## Dataset
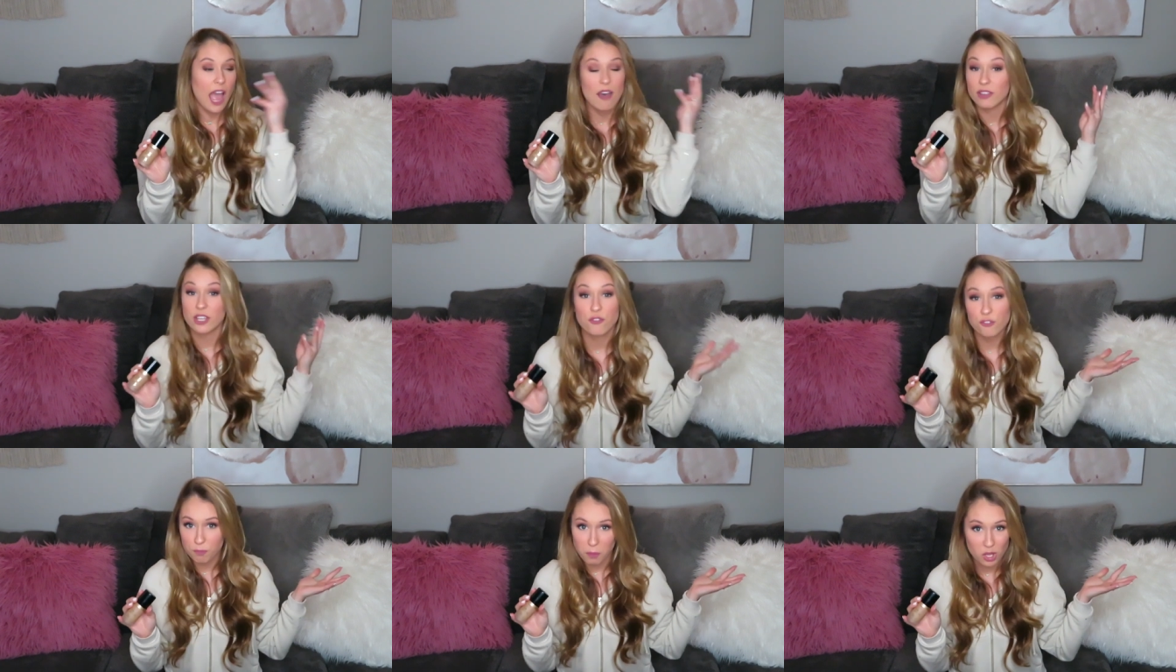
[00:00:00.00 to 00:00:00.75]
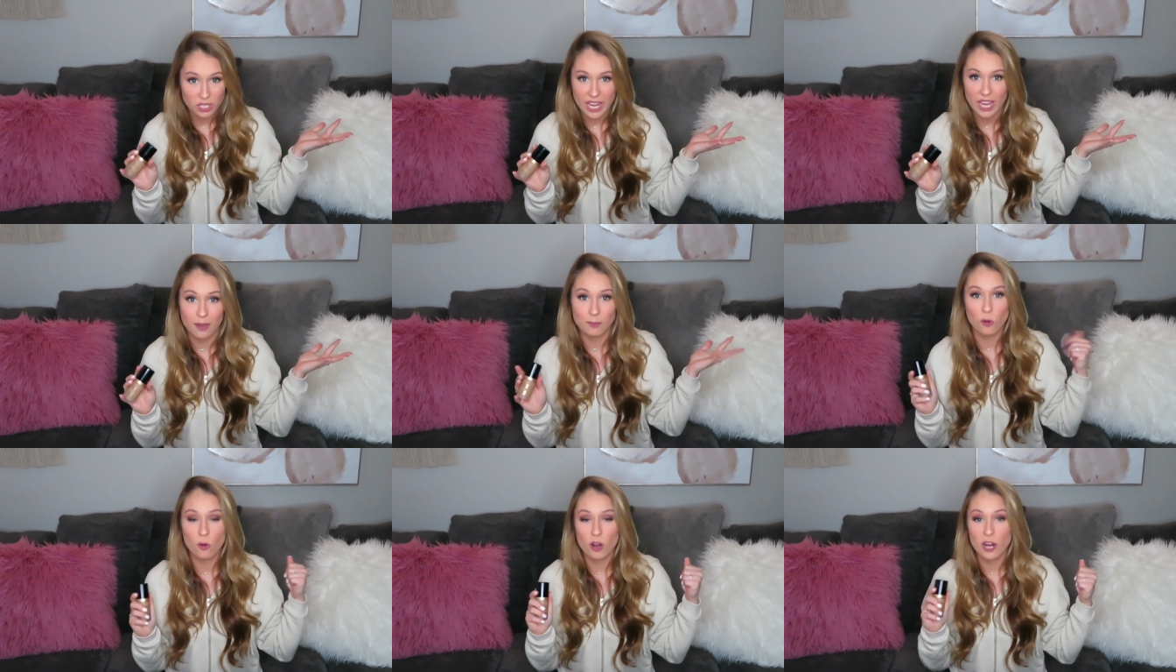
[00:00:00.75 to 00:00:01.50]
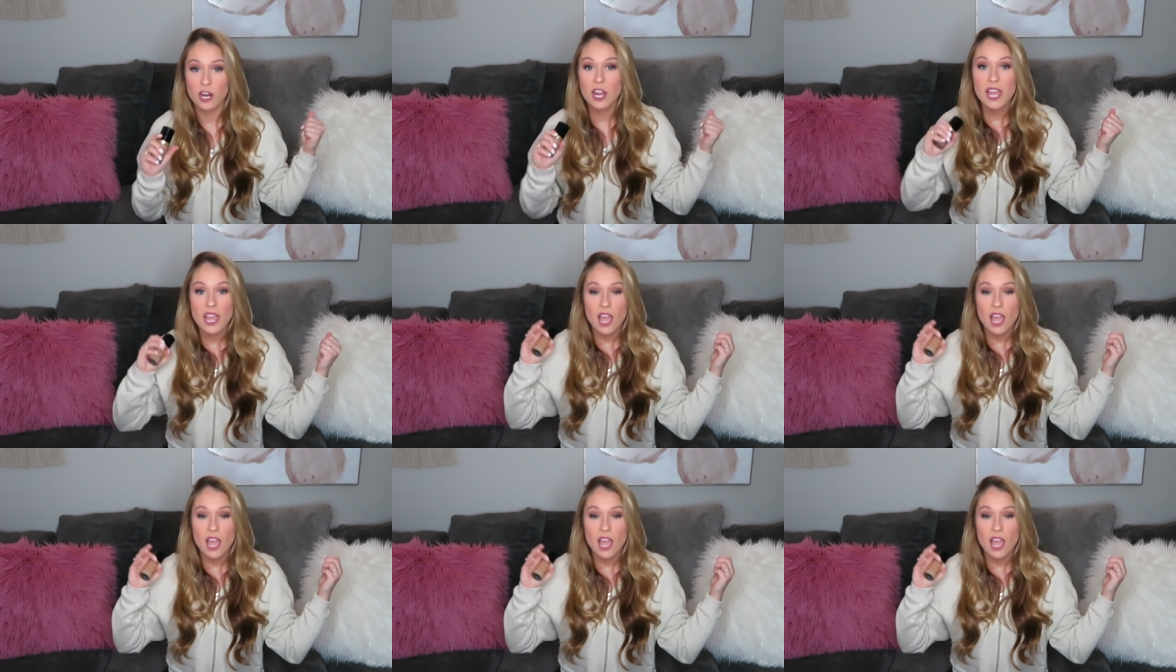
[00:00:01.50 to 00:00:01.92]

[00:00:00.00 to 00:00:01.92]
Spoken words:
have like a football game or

...

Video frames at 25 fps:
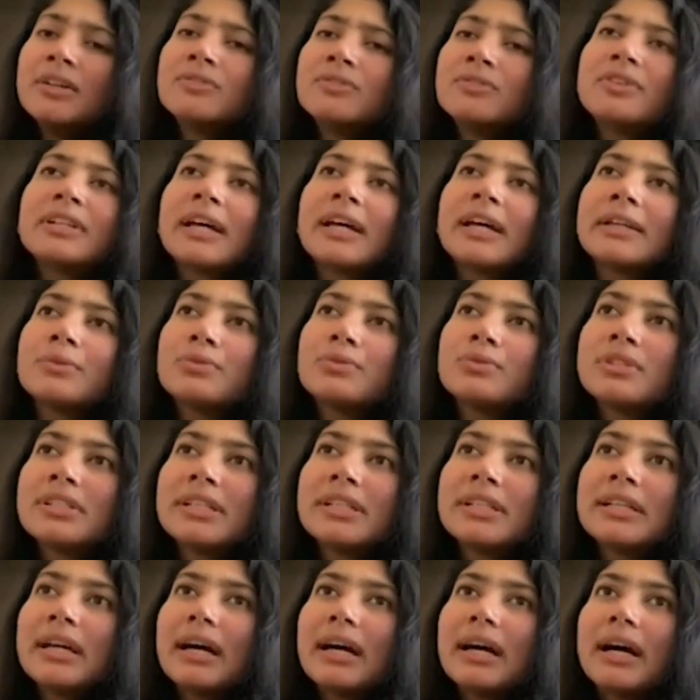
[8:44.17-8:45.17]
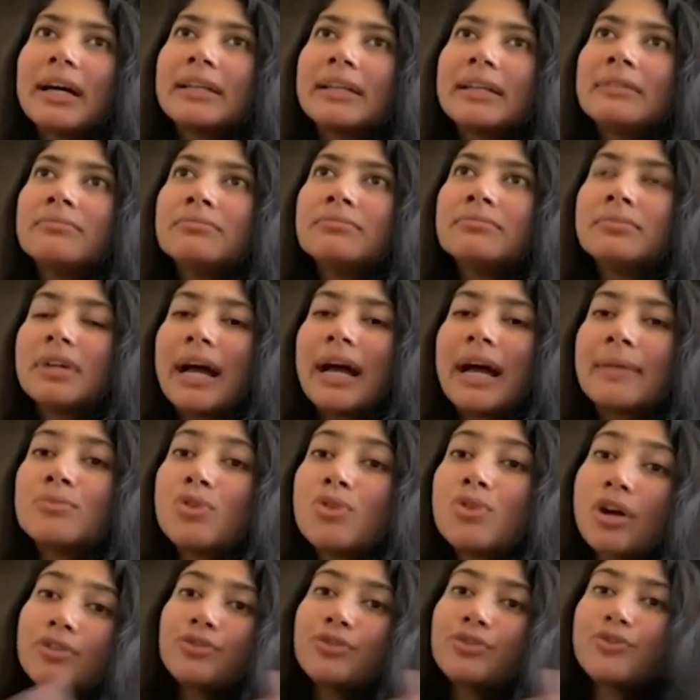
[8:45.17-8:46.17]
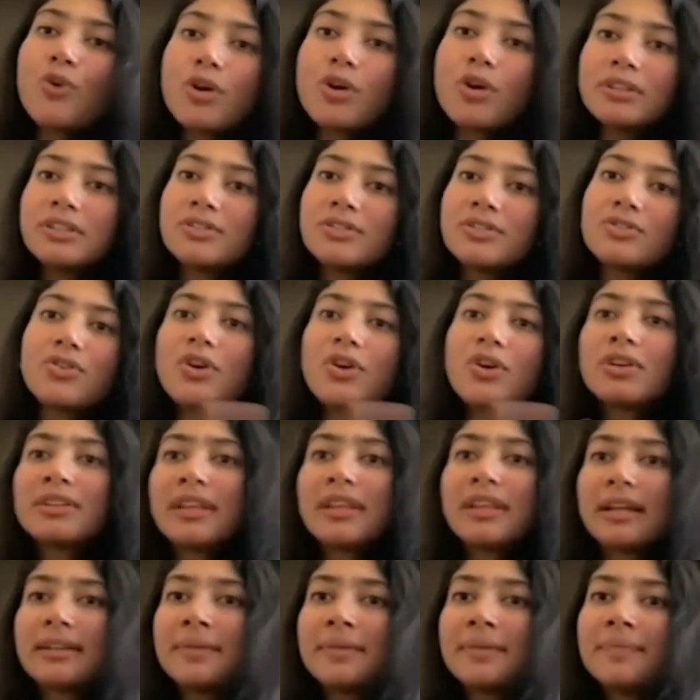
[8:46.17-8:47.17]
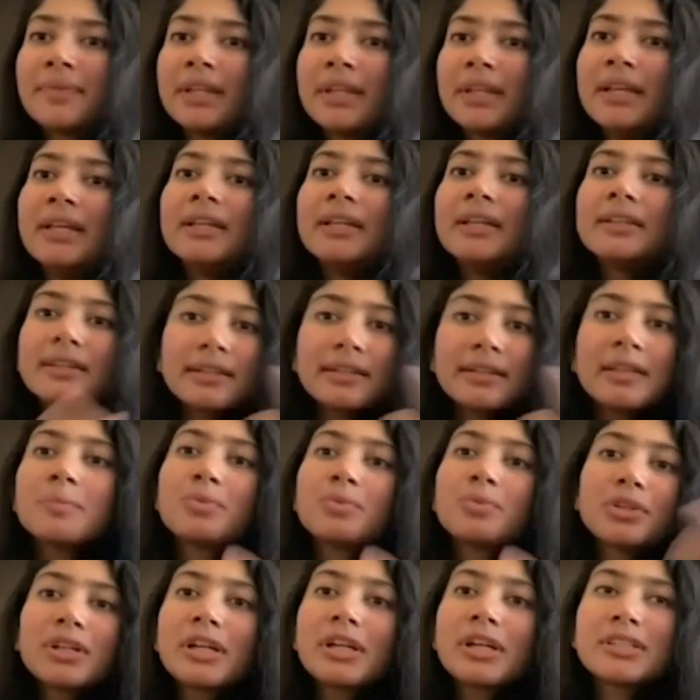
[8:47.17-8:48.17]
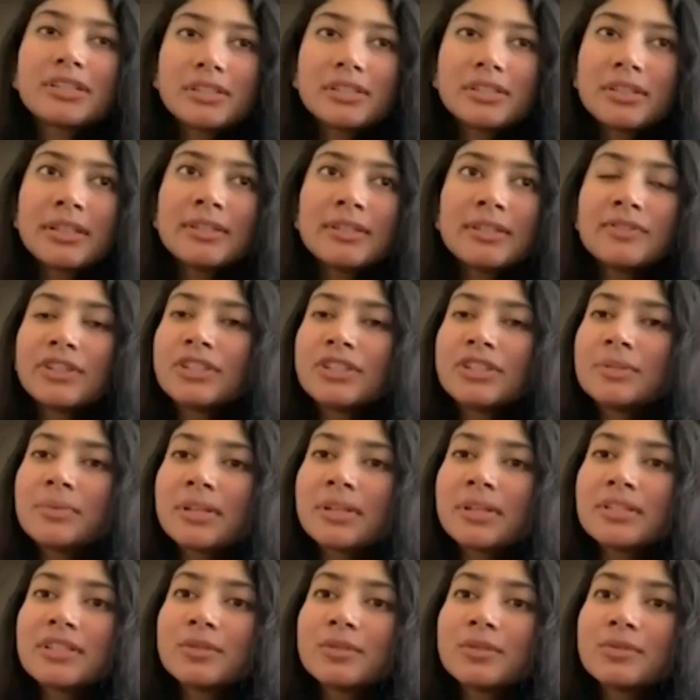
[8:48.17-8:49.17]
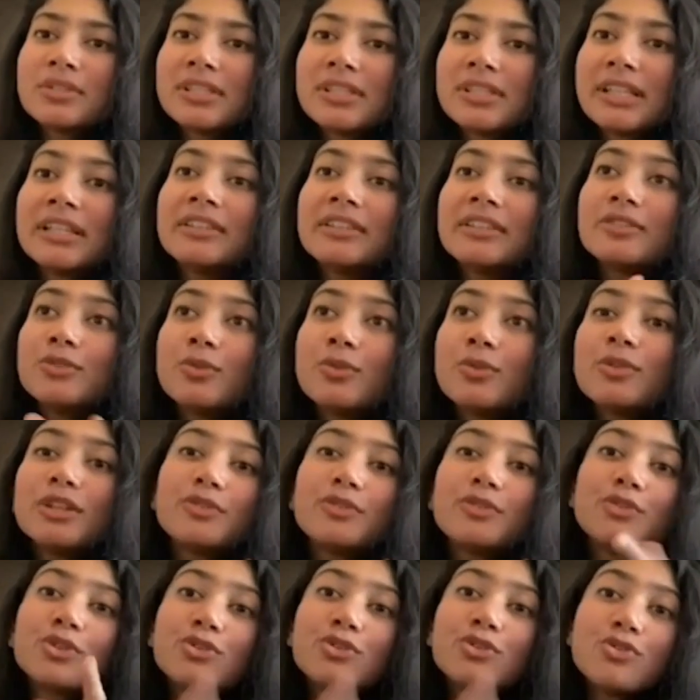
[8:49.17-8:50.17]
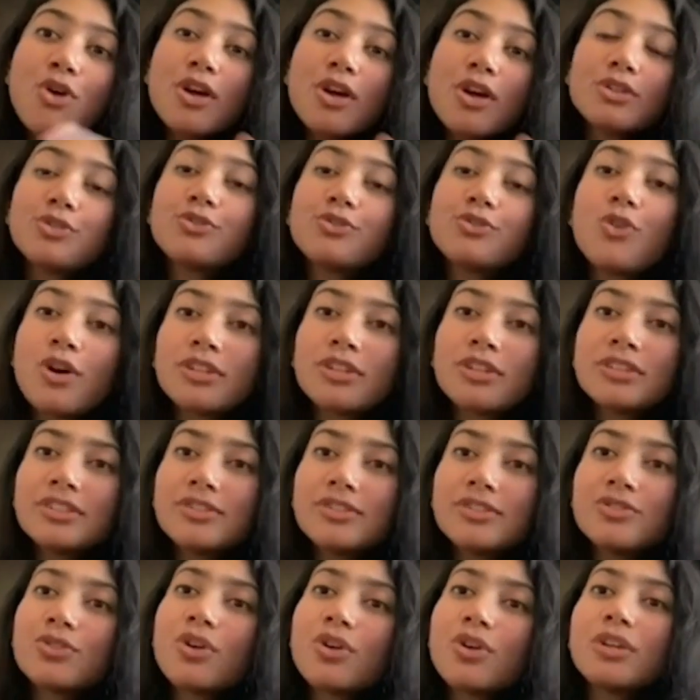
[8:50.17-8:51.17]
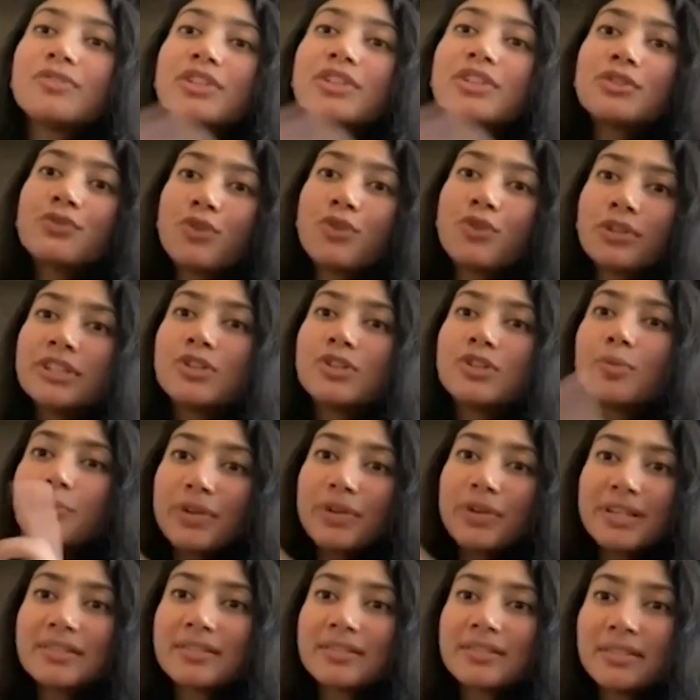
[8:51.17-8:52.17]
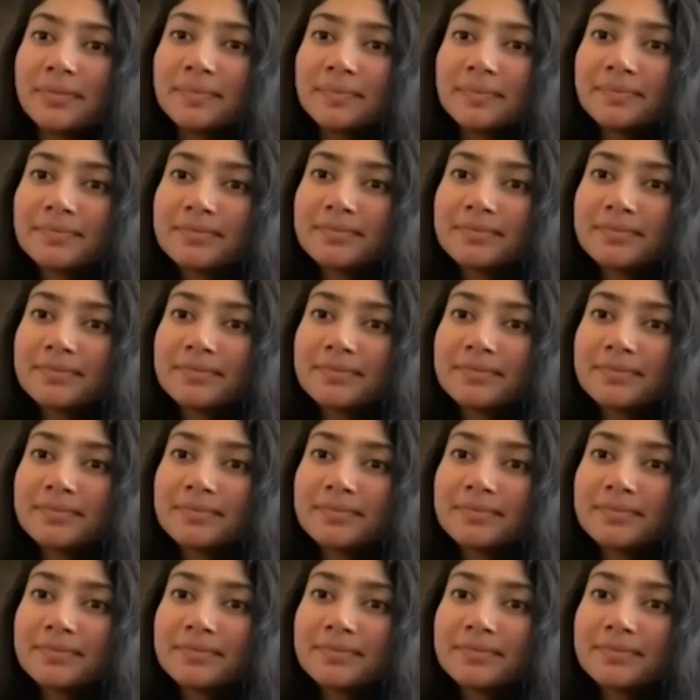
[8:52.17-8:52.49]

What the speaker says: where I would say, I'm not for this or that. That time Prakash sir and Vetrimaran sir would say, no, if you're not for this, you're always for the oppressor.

...

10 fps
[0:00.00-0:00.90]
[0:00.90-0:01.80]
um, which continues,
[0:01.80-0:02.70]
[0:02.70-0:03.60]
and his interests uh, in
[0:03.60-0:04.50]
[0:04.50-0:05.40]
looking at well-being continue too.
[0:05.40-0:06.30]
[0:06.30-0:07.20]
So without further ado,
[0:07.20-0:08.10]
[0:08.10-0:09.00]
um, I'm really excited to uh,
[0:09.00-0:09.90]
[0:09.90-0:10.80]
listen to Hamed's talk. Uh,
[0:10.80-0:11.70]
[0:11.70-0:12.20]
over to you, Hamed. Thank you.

## Work required
From the line with "[8:47.17-8:48.17]" up to and including the line with "What the speaker" above, retype every line exactly and nothing more; leave out the pictures.

## Result of this exercise
[8:47.17-8:48.17]
[8:48.17-8:49.17]
[8:49.17-8:50.17]
[8:50.17-8:51.17]
[8:51.17-8:52.17]
[8:52.17-8:52.49]

What the speaker says: where I would say, I'm not for this or that. That time Prakash sir and Vetrimaran sir would say, no, if you're not for this, you're always for the oppressor.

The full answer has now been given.